The old house and it's neglected gardens were to be the setting for recovery; for taking hold of the reins of living once again; and for the first time in a long time, laughing and feeling enjoyment in the activities of everyday life. I think it saved my life.

When a third woman moved in, we became a kind of adult sorority: to each according to her needs; from each according to her abilities. We cooked and talked together and spent an inordinate amount of time sitting outside around Charlotte's ceramic fireplace.

Gardening, however, proved to be our strongest bond and our greatest joy. Char was a professional horticulturist; Jane a semi-pro; and I was clearly the duffer in the group. I didn't have the perseverance and patience to do what needed to be done over the course of a long, hot summer, but I was clearly the best hole digger. In that I excelled. 

I was also first rate at looking over the garden early in the morning, wearing my pajamas and carrying a big mug of coffee. I would soon be joined in the coffee, but I was usually first on the scene. Looking over the garden, I learned, was essential to gardening success and satisfaction.

I learned a lot from Char and Jane, much of it about gardening, but my hardest lesson was pruning, at which Char was an expert. I could not then appreciate the benefits of pruning, and I could not bear to cut back the limbs and flowers of a perfectly good plant. It broke my heart. I could not let go.

Considerate of my sensibilities, Char would steal into the garden late in the day, and I would wake up the next morning to see that the painful business of pruning was done. We called her the Phantom Pruner.

She was right, of course, pruning is necessary to encourage new growth and improve the health and resilience of the plant. You have to let go of the old stuff and encourage the new. Pause here to appreciate life's larger lessons contained in this gardening wisdom - they were not lost on me. And during my time there, I grew and got well. 

We all did. We tackled the Big D, and came out on the other side. I got married, and Char felt well enough to take on a big new job - for which she was eminently qualified - and sadly for me, moved to Florida. 

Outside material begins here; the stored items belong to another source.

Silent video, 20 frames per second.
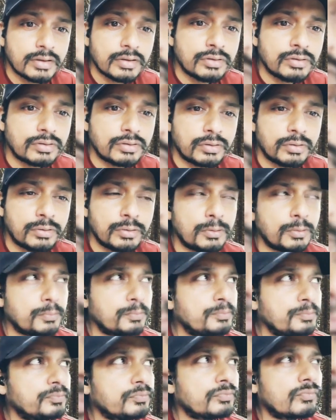
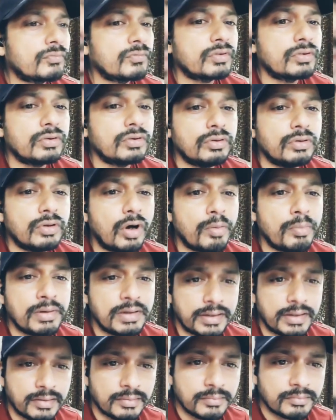So
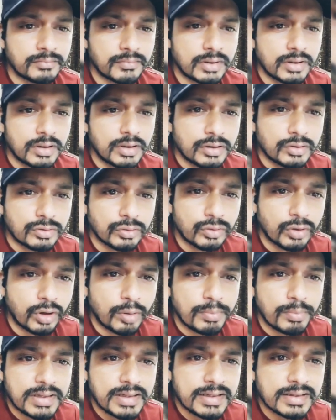normally,
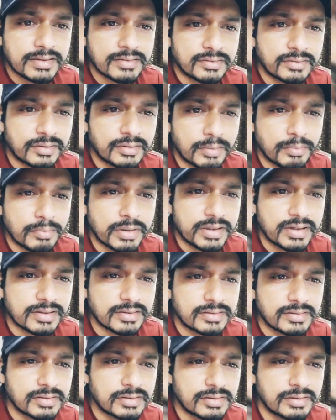normally in Scrum, it
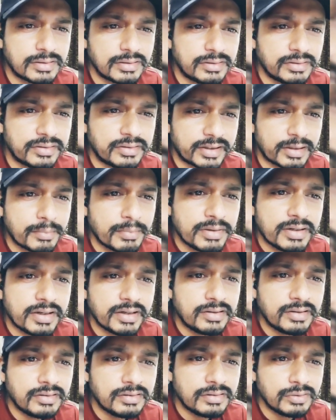is
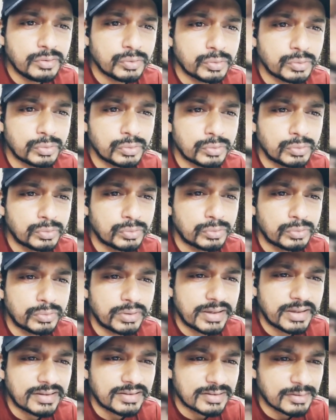recommended to
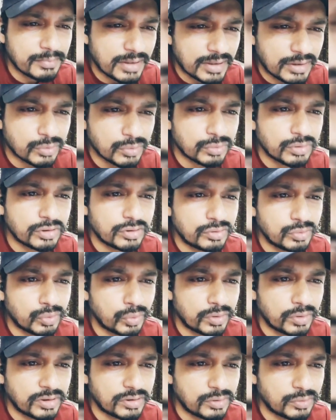estimate user
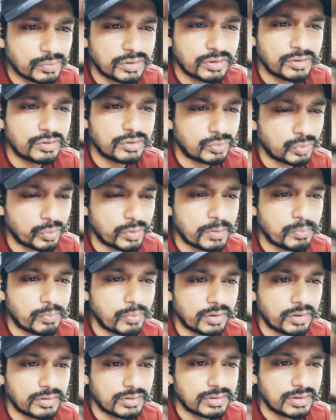stories using the story
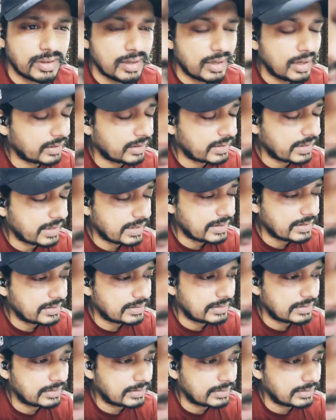points. Again,
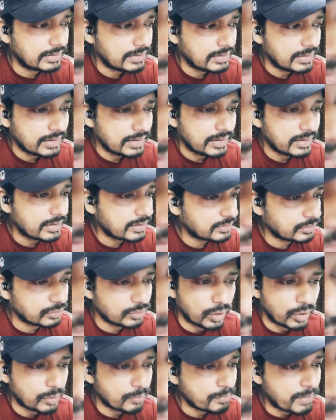it is
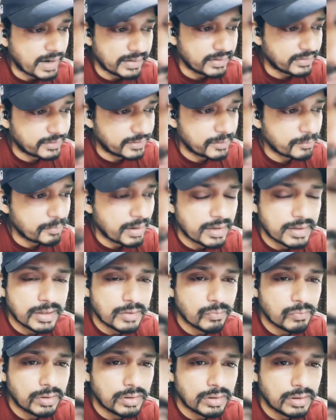not mandated by
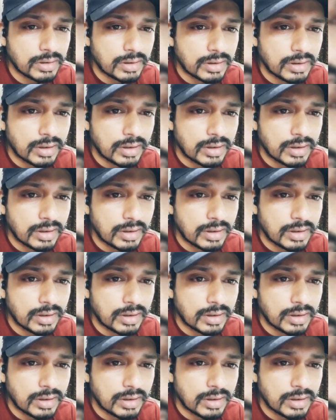anyone.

Life had more difficult times for Char. She was in a serious car accident and then cancer took her life. I don't think it was more than 2 years after we said good-bye. 

I have some consolation of knowing that she was happy living in the big old house with her gardening buddies. She was a rarity; a dear friend who came along later in life, but she was as clear a presence and influence in my life as if we had always known each other. I still miss her. I read a quote once, which said everything about her: She was the kind of person who would lean over your broken fence to tell you how beautiful your flowers are.

So here I am, still gardening; somewhat more accomplished, and able to take on the tasks of summer weeding and no-nonsense pruning. (although I still replant the tiny zinnia seedlings that come up too thickly).

I think Char would be proud to see me out there giving thyme a haircut. I would be proud for her to know.